Doxorubicin cardiotoxicity is enhanced by previous or concurrent use of other anthracyclines, or other potentially cardiotoxic drugs (e.g. 5-fluorouracile, cyclophosphamide or paclitaxel) or with products affecting cardiac function (like calcium antagonists). When doxorubicin is used together with the above mentioned agents, cardiac function must be followed carefully.

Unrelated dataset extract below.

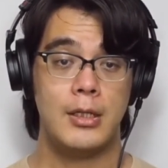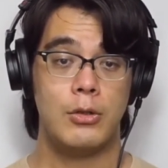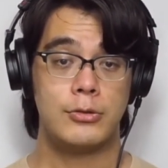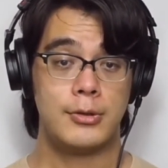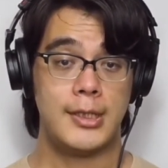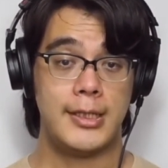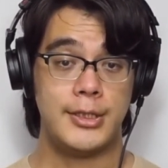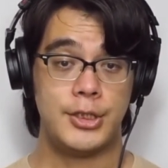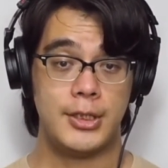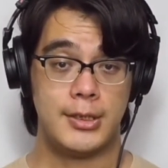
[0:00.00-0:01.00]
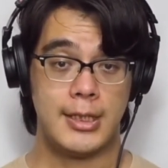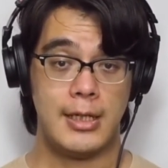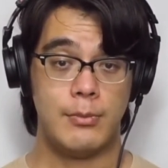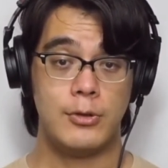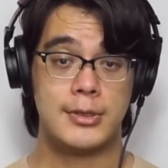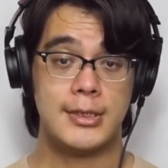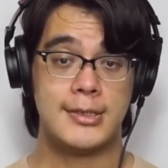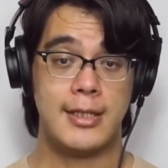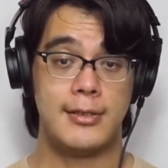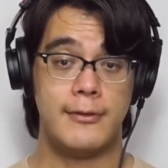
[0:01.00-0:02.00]
Hosoda and Shinkai mostly
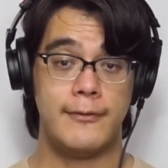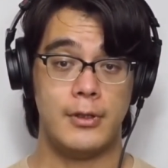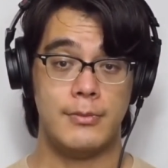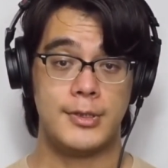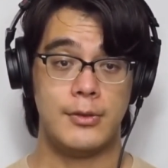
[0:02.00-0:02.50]
set their films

The use of trastuzumab in combination with anthracyclines (such as doxorubicin) is associated with a high cardiotoxic risk. Trastuzumab and anthracyclines should not be used in combination for the time being, except in well controlled clinical studies where the cardiac function is monitored. When anthracyclines are used after the end of a therapy with trastuzumab, an elevated risk of cardiotoxicity may result. If possible, there should be a sufficiently long interval (up to 22 weeks) between the end of a therapy with trastuzumab and the beginning of the anthracycline therapy. Careful monitoring of the cardiac function is imperative.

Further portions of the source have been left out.